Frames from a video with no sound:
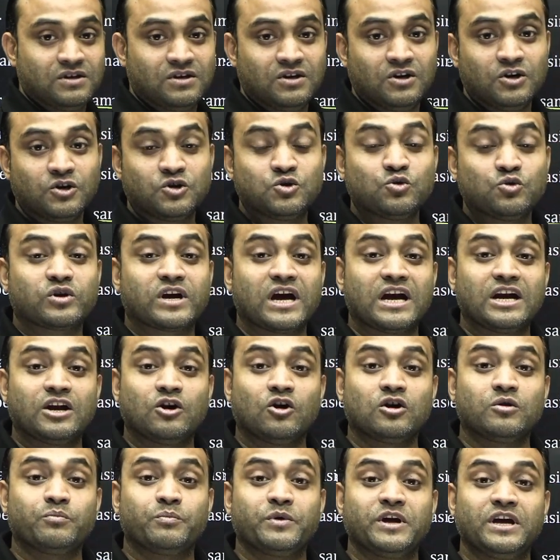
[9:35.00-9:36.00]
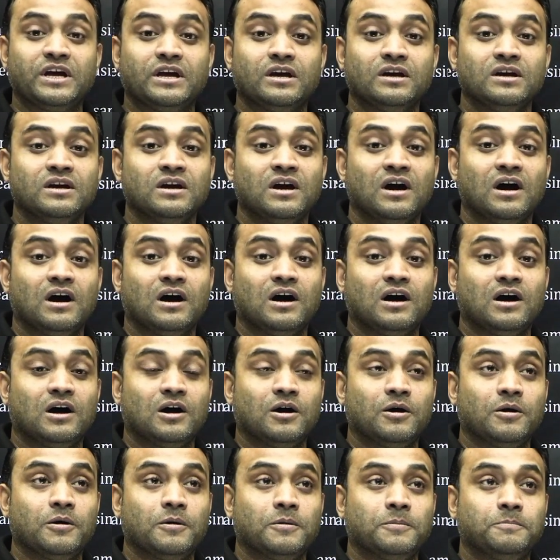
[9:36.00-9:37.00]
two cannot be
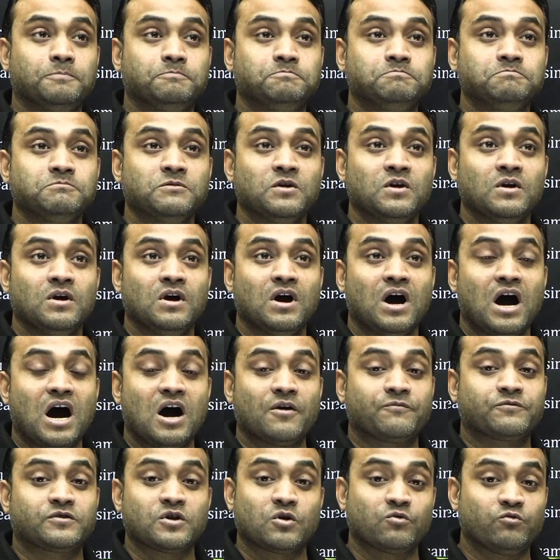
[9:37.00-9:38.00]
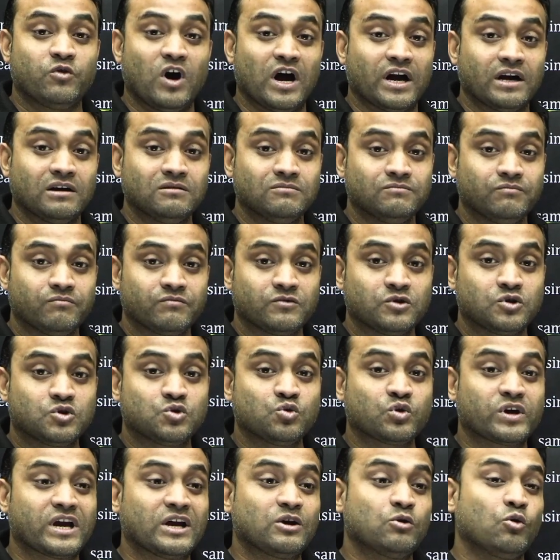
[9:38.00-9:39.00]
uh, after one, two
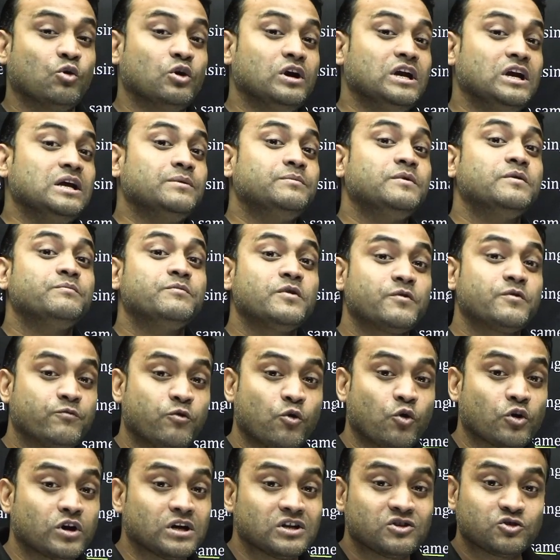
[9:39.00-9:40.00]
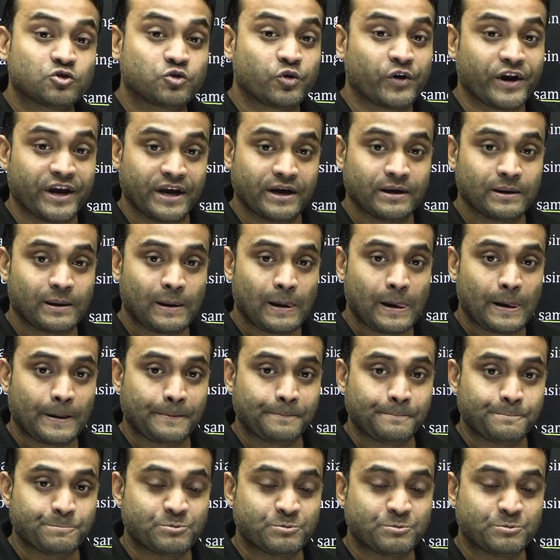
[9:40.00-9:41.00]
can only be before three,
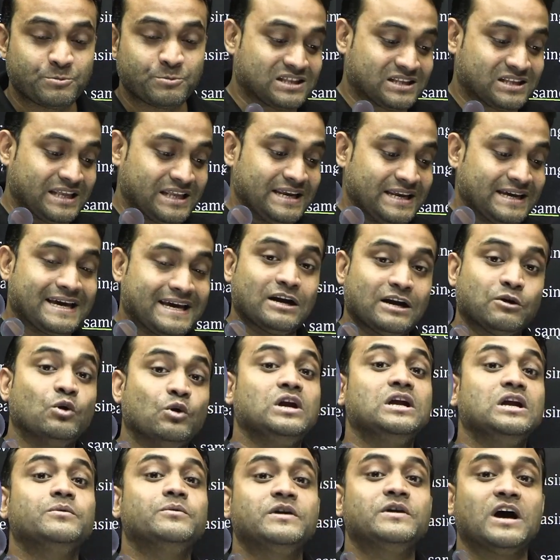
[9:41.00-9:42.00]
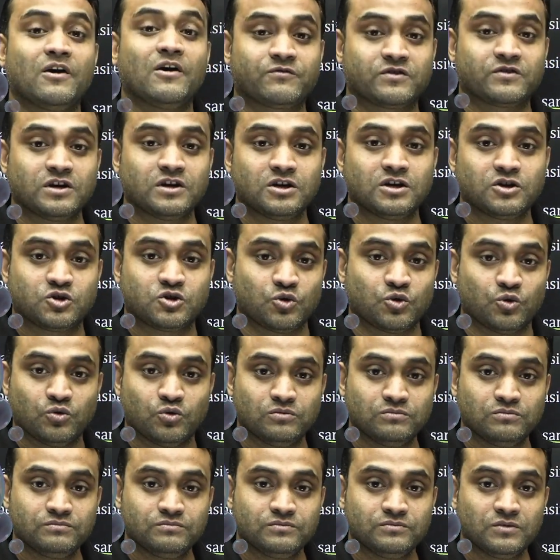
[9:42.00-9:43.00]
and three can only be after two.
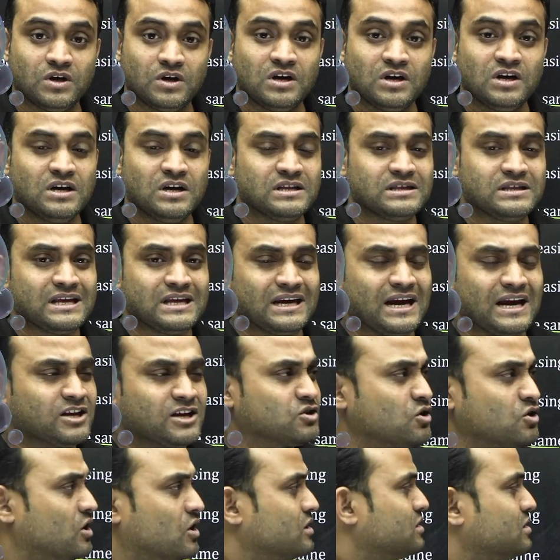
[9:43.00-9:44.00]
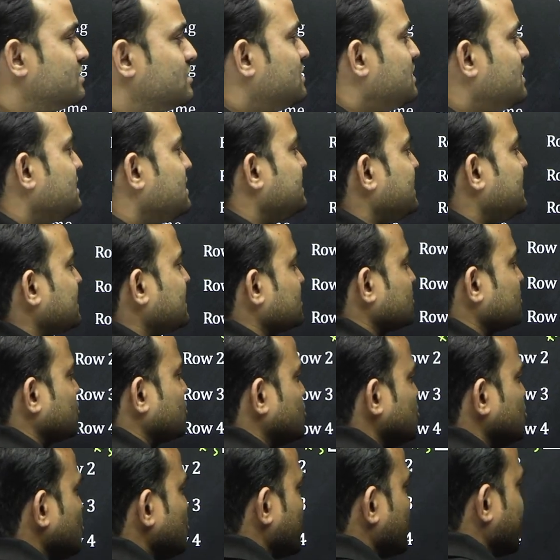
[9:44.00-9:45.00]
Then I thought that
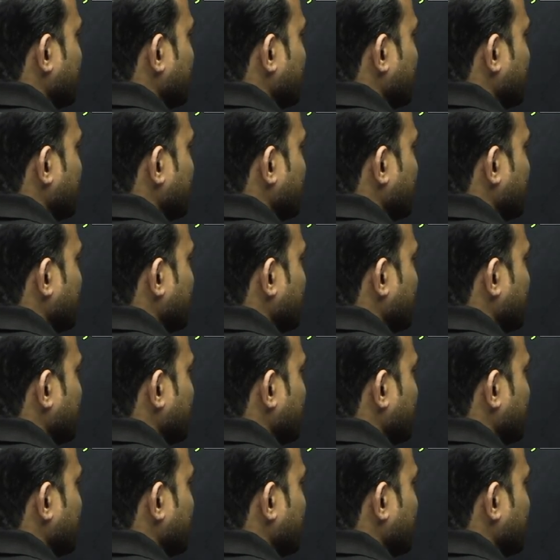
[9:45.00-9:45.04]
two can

:::

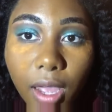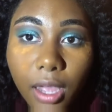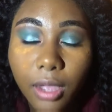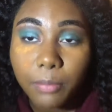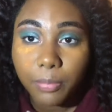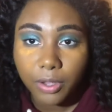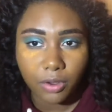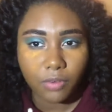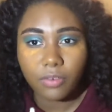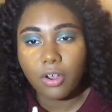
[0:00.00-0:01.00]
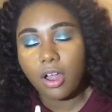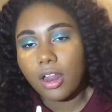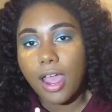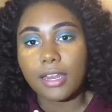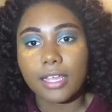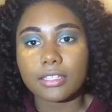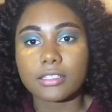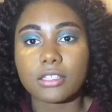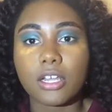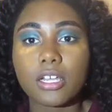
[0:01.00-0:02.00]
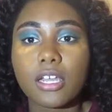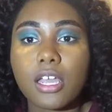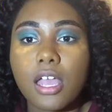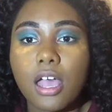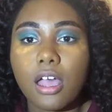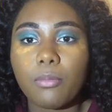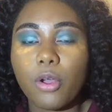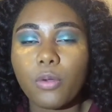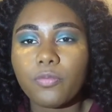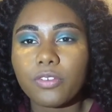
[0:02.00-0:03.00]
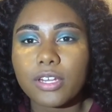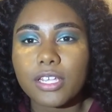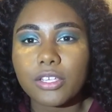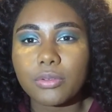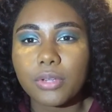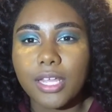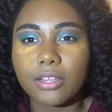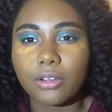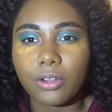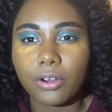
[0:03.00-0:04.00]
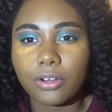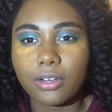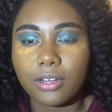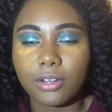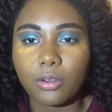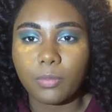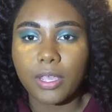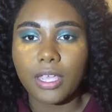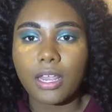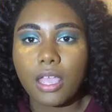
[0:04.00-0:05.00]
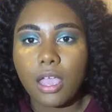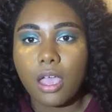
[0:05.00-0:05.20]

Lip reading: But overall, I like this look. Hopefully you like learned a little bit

:::

What you are asked to do
Work from the entries above. Set down exactly and only the lines from the line with "[0:02.00-0:03.00]" to the line with "Lip reading: But", both included, and leave the pictures out.

Exercise output
[0:02.00-0:03.00]
[0:03.00-0:04.00]
[0:04.00-0:05.00]
[0:05.00-0:05.20]

Lip reading: But overall, I like this look. Hopefully you like learned a little bit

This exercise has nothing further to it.